The extender in the 1st studio is hardwired and is Netgear WN2500RP

The extender in the 2nd studio is all wireless and is Netgear WN3000RP V1H2

This setup is not my ideal way of doing things but I'm only renting so it's not really my call to change everything. Just trying to make the most out of my current situation until my house is finished.
 
Ok then.

Doing some quick research that netgear model of the 1st extender is not designed to be hardwired to a router.
That is likely the source of your problem.
If there is a Ethernet line going from router to studio 1 then what you need there is an access point, you can make any router into an access point with just a little configuration. Using the access point will remove the bandwidth being split in half problem on that first hop.

So you for sure need a 2nd router to configure as an access point in studio 1. I would suggest a netgear wnr3500l or tp-link wdr3600. The 1st one is single band, usually around $40 USD, the second is dual band and around $55.

Once that is all setup if the wifi in your studio is really slow or does not work well then you can either use a powerline adapter to go from studio 1 to studio 2 (assuming they are on the same power circuit) and connect to a third access point, or if the powerline option is not doable then the next best option would be a ubiquiti picostation that is then plugged into an access point.

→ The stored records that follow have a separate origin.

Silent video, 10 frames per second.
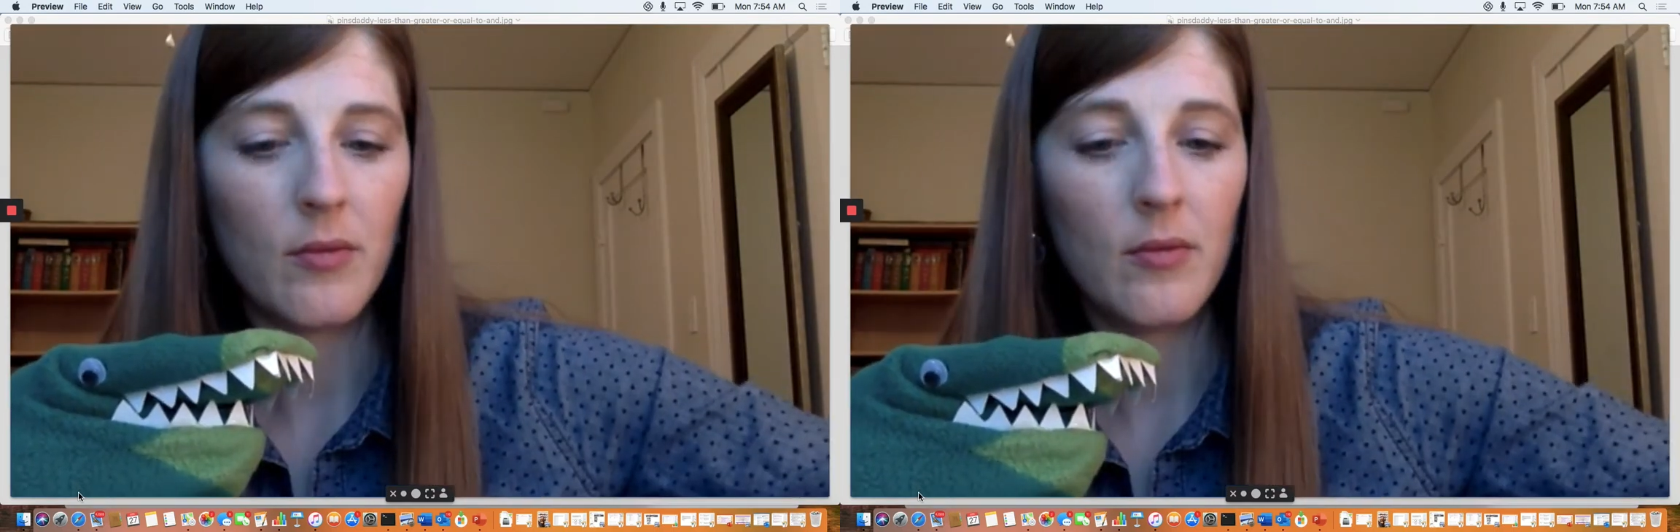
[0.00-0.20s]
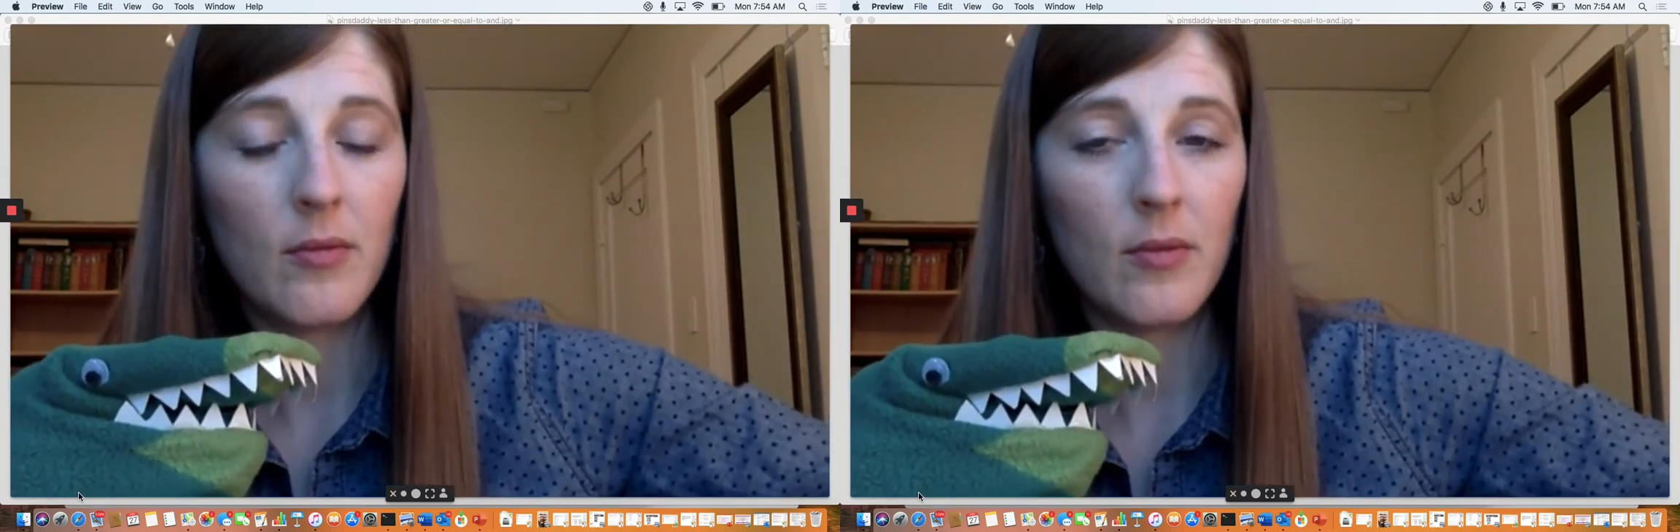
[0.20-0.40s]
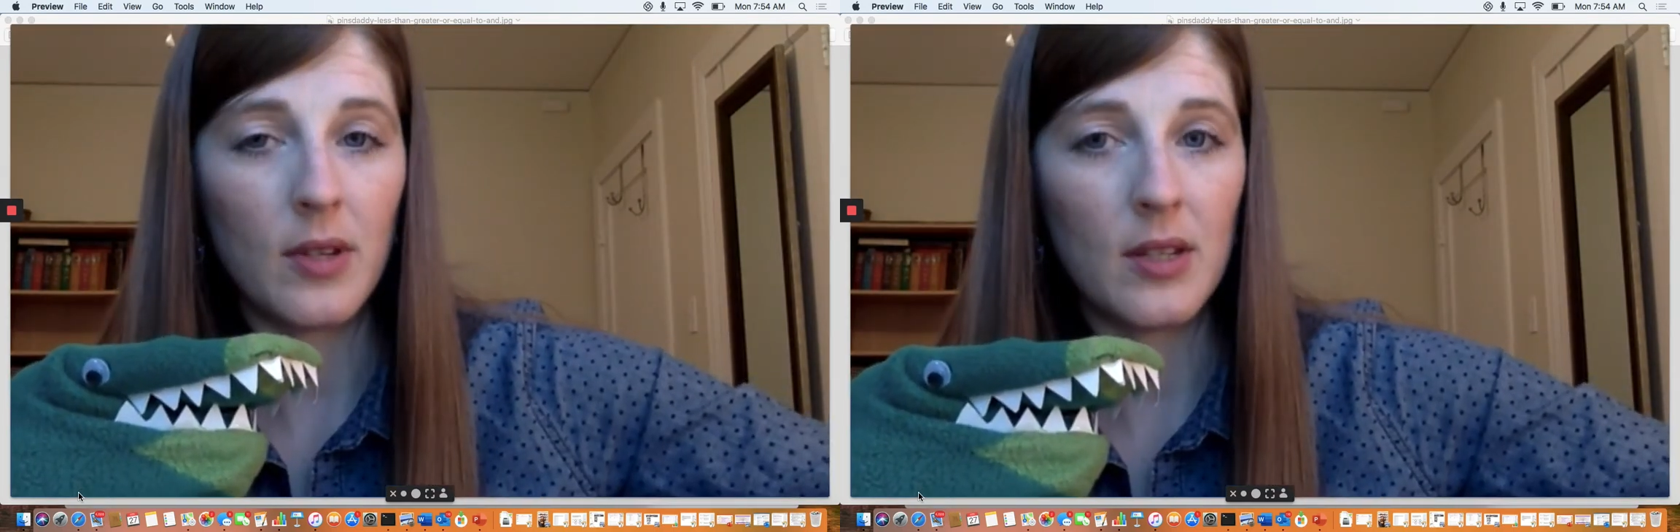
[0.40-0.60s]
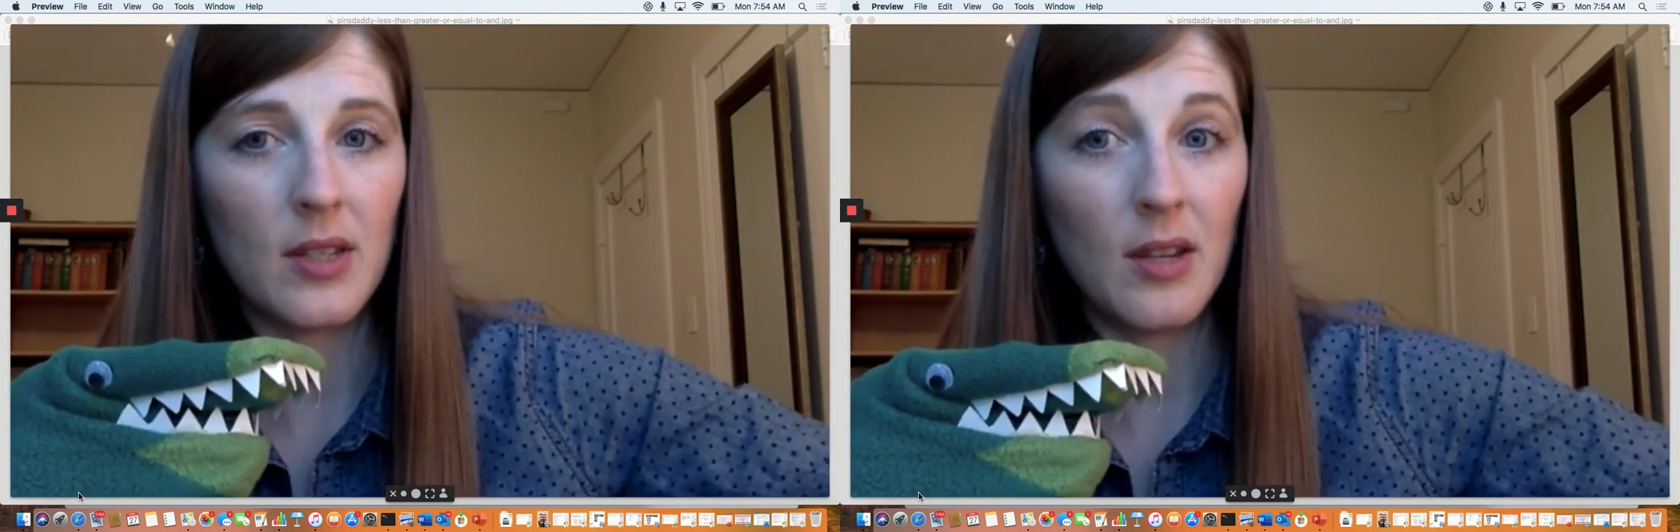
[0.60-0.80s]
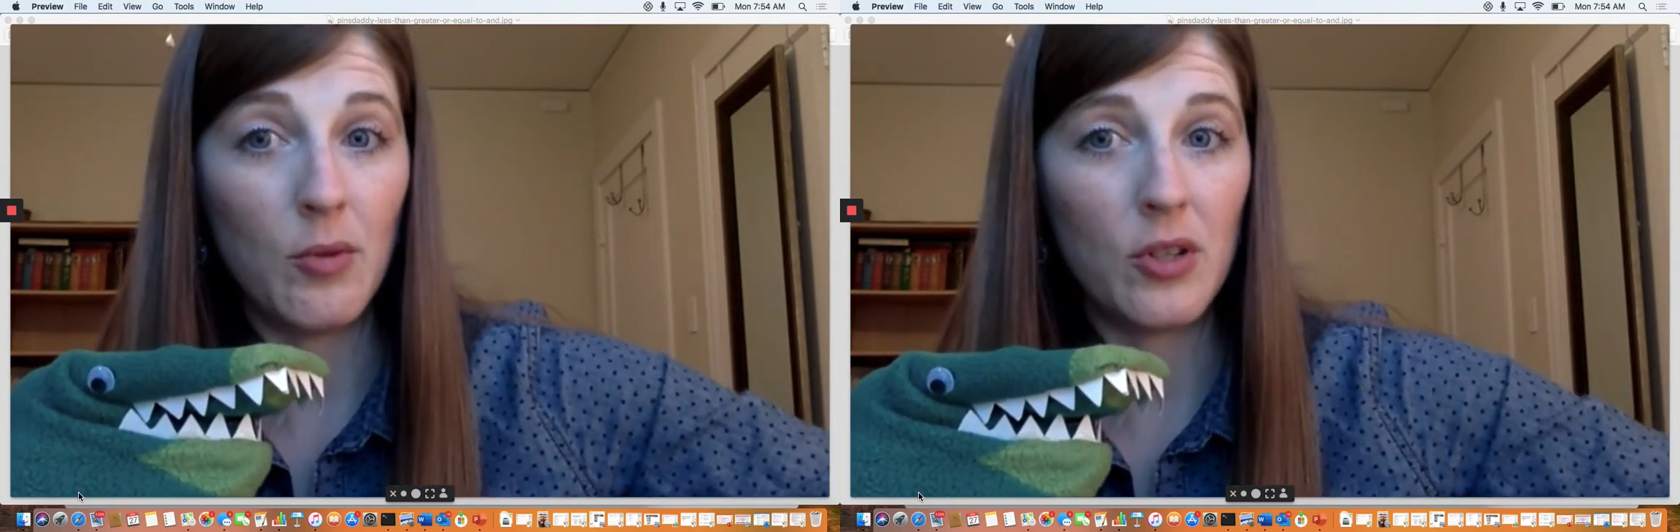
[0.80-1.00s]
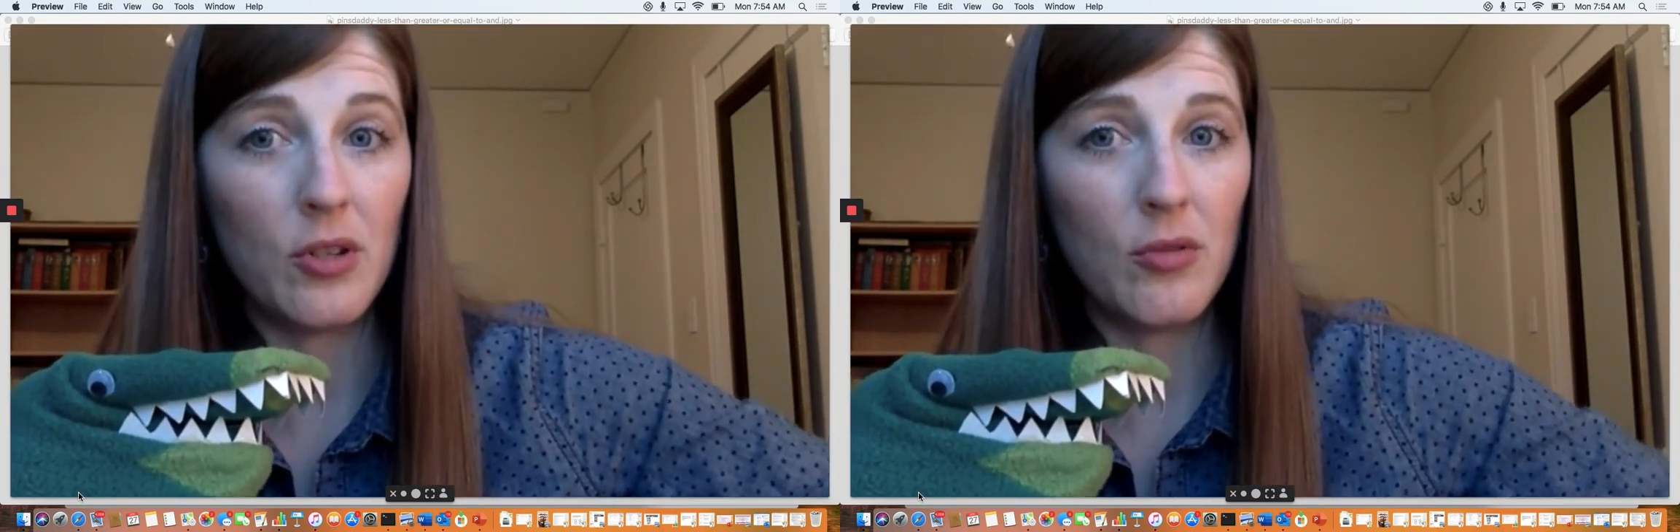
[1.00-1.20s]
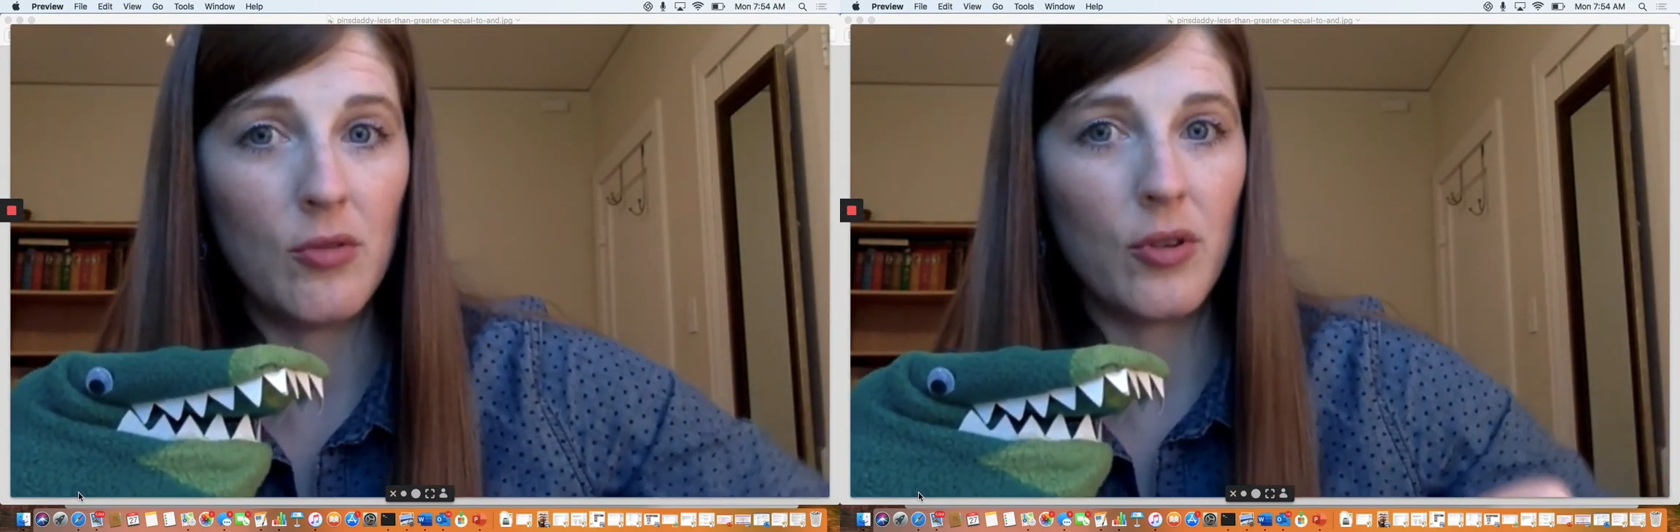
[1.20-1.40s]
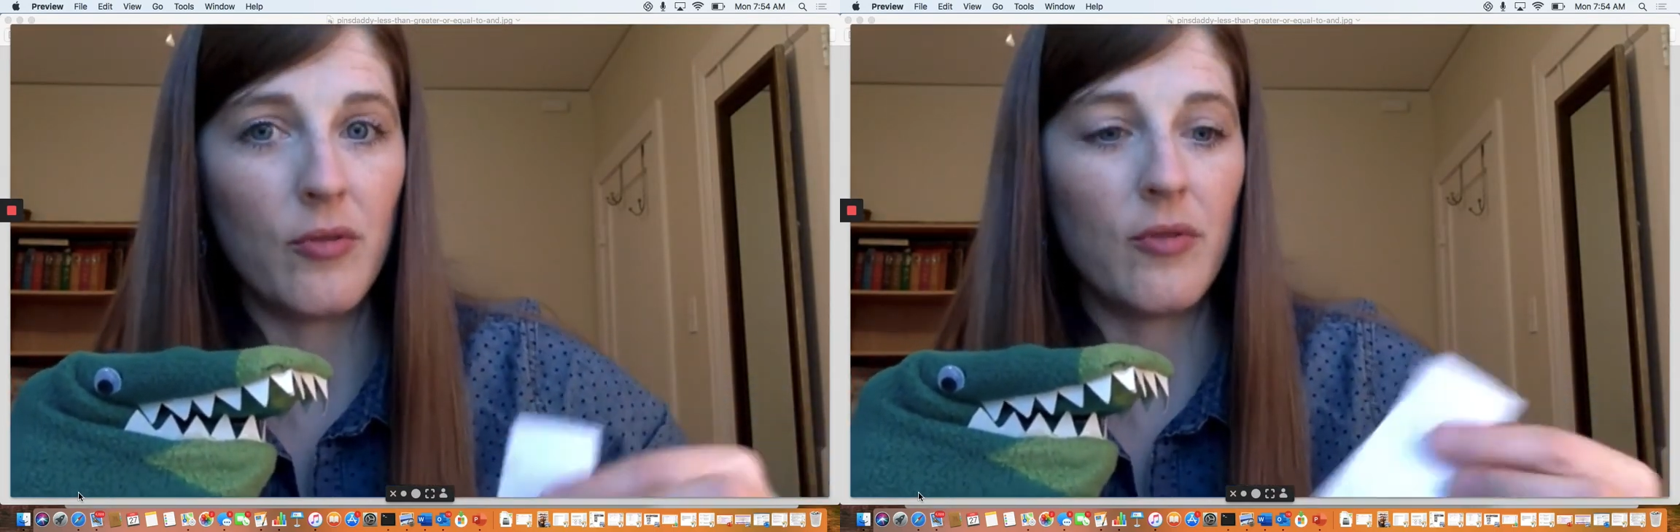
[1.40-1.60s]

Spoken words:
let's see what you drew for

On a side note: the routers and the access points should be on different wifi channels, the non-interfering channels are 1,6,11. So if the primary router is on channel 6, then the studio 1 access point needs to be on channel 11 or 1 (whichever channel is least used by your neighbors). If you have a wifi extender on studio 2 then you don't have to worry about channel as it reuses the same as its source; now if studio 2 has an access point then it needs to not be the same channel as studio 1 to avoid interference.